Overview

Place cities as points on a straight line, and construct a communication network such that removing any single city still leaves the remaining cities connected.
The minimum cost is twice the distance between the westernmost and easternmost cities, namely \(2(\max X_i - \min X_i)\).

Analysis

Arrange the city positions from west to east as:

\(Y_1 < Y_2 < \cdots < Y_N\)

To state the conclusion first, the optimal communication network can be constructed as follows:

• Connect adjacent cities to each other
• Additionally, connect the westernmost city \(Y_1\) and the easternmost city \(Y_N\)

In other words, form a “cycle” that goes around all cities in their order on the line.

The cost in this case is:

\[(Y_2 - Y_1) + (Y_3 - Y_2) + \cdots + (Y_N - Y_{N-1}) + (Y_N - Y_1)\]

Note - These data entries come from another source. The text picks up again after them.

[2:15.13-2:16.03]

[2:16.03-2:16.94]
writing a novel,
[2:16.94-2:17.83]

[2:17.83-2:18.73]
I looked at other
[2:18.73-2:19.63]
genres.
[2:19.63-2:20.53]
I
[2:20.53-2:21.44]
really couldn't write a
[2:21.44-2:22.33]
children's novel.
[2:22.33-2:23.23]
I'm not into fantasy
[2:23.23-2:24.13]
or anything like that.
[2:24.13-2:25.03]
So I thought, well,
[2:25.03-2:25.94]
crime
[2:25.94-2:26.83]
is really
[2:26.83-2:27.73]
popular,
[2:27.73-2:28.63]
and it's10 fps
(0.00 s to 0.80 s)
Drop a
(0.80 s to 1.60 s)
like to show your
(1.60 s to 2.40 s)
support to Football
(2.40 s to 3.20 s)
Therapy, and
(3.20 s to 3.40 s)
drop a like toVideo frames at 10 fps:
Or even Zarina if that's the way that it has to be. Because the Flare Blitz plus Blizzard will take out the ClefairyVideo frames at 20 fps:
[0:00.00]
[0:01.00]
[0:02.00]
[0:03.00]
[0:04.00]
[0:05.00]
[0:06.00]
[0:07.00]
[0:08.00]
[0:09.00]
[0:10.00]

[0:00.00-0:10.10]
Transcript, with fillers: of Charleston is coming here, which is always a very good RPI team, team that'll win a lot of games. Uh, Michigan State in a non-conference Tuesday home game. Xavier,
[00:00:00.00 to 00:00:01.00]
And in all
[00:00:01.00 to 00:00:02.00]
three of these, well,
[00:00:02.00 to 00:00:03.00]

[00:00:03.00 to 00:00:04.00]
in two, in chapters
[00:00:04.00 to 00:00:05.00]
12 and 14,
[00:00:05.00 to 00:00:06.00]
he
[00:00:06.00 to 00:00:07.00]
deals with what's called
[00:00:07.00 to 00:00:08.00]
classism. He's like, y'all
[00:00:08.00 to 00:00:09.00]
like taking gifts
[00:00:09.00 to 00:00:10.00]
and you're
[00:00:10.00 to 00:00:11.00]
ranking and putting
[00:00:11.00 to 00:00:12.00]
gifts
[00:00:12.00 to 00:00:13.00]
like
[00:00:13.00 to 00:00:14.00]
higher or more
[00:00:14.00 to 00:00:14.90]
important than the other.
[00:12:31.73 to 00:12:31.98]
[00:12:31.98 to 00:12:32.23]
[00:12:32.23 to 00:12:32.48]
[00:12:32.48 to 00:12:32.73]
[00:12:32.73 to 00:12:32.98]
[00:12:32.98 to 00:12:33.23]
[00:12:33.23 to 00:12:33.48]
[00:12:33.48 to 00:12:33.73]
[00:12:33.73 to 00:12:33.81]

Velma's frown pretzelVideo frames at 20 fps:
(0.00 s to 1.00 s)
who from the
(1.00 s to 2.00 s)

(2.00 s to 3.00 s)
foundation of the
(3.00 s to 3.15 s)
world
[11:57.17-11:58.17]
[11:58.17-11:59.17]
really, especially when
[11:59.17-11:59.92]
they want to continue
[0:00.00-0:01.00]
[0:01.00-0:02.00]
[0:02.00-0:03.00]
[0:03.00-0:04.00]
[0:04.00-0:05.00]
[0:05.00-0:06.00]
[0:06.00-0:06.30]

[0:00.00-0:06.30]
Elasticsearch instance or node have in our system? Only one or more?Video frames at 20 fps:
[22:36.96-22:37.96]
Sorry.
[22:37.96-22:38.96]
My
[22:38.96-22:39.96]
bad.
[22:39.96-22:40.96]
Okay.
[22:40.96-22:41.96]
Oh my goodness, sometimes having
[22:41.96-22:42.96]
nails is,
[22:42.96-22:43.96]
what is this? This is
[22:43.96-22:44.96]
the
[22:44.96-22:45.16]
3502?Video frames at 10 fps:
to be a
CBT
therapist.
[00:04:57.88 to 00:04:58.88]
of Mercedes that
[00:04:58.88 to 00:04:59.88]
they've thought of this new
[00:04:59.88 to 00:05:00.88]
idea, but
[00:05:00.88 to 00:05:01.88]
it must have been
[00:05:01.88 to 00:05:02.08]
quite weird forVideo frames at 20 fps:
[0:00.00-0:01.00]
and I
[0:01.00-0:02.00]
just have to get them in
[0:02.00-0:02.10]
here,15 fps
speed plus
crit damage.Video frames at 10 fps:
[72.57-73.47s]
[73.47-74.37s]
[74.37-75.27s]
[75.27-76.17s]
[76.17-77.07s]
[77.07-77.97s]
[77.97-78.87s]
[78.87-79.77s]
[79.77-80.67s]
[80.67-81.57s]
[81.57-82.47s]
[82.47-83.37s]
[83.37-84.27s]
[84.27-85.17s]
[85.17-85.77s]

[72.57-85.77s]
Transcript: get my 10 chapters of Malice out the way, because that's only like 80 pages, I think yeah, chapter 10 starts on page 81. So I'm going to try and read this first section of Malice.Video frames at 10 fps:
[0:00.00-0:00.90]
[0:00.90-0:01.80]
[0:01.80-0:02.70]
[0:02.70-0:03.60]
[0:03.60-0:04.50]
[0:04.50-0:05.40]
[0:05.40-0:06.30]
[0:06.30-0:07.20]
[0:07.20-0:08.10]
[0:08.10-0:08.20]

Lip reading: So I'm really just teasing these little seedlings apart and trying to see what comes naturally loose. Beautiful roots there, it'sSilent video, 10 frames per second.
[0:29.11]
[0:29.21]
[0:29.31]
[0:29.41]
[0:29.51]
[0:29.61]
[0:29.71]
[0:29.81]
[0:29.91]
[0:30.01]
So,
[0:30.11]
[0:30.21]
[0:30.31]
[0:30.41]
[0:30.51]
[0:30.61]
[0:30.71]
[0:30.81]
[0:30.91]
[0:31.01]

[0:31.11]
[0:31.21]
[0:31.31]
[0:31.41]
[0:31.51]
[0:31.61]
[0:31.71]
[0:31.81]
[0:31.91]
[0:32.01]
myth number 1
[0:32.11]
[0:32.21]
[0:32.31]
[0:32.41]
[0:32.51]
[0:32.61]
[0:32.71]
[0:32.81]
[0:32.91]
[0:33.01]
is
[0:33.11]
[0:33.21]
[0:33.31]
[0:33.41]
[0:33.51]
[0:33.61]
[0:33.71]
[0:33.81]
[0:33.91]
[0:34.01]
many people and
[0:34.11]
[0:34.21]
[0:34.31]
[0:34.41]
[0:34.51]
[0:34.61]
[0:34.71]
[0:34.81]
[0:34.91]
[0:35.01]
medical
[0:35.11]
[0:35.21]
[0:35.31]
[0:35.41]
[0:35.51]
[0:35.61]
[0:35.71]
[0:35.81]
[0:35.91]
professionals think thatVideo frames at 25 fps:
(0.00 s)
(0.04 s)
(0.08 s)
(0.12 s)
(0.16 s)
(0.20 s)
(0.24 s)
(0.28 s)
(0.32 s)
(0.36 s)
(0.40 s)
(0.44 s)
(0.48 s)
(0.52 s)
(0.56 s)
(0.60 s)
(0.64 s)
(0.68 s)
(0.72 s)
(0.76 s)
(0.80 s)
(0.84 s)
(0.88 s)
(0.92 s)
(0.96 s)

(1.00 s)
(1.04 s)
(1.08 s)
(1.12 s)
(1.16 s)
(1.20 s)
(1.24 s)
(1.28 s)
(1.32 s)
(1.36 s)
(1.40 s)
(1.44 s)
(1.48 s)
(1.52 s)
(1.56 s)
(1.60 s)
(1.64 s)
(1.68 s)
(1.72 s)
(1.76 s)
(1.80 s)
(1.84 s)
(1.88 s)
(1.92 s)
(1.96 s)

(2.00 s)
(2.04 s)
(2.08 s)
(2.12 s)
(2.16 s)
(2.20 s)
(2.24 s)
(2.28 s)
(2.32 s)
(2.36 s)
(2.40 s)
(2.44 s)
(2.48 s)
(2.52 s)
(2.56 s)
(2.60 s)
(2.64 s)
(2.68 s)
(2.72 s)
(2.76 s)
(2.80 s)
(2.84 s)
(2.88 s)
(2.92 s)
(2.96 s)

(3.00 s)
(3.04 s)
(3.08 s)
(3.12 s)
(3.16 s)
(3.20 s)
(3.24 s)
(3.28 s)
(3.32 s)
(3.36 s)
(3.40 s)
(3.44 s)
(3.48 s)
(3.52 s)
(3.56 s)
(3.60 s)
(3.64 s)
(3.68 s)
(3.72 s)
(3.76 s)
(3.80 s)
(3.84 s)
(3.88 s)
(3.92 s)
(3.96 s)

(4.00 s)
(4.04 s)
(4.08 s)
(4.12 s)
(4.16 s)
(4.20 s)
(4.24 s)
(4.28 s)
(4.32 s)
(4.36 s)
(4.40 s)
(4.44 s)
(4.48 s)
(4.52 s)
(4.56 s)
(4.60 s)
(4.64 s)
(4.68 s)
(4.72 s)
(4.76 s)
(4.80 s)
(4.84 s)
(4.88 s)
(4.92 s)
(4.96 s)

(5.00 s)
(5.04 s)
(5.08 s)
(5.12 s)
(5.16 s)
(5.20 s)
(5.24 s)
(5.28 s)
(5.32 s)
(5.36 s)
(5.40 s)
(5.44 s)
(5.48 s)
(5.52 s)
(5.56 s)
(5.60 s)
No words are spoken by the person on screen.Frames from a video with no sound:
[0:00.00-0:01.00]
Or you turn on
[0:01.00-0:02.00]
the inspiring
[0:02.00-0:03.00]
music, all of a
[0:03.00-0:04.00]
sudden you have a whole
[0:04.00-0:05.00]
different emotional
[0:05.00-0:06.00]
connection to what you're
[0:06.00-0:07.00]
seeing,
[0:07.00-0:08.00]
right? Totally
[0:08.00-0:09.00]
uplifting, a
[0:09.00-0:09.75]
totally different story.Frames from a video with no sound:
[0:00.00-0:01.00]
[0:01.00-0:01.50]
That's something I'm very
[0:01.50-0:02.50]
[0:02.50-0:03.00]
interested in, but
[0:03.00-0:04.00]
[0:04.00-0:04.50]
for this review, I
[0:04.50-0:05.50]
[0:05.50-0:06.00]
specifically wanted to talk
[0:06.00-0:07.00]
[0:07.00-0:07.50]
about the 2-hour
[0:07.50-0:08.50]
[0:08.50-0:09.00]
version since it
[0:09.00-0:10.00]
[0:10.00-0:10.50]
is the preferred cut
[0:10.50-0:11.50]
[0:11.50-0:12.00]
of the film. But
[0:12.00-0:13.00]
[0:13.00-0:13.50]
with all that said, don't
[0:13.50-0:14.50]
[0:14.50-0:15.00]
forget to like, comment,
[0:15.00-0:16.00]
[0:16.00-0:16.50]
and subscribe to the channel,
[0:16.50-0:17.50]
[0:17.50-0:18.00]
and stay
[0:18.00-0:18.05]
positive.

The sum of adjacent city distances in the first part is:

\[Y_N - Y_1\]

So the total is:

\[2(Y_N - Y_1)\]

For example, if the city positions are \(0, 4, 10\):

• Connect \(0\) and \(4\): cost \(4\)
• Connect \(4\) and \(10\): cost \(6\)
• Connect \(0\) and \(10\): cost \(10\)

The total is \(20 = 2(10 - 0)\).

Since this structure is a cycle, removing any single city still leaves the remaining cities connected like a path.

---

Now, why can’t we do better than this?

Consider a “cut” between adjacent positions \(Y_k\) and \(Y_{k+1}\).

This divides the cities into the set west of the cut and the set east of the cut.

Suppose there is only \(1\) communication line crossing this cut.
If we remove the city that is an endpoint of that single line, there would be no line connecting the west side and the east side, and the network would be disconnected.

Therefore, to satisfy the condition, every cut must have at least \(2\) communication lines crossing it.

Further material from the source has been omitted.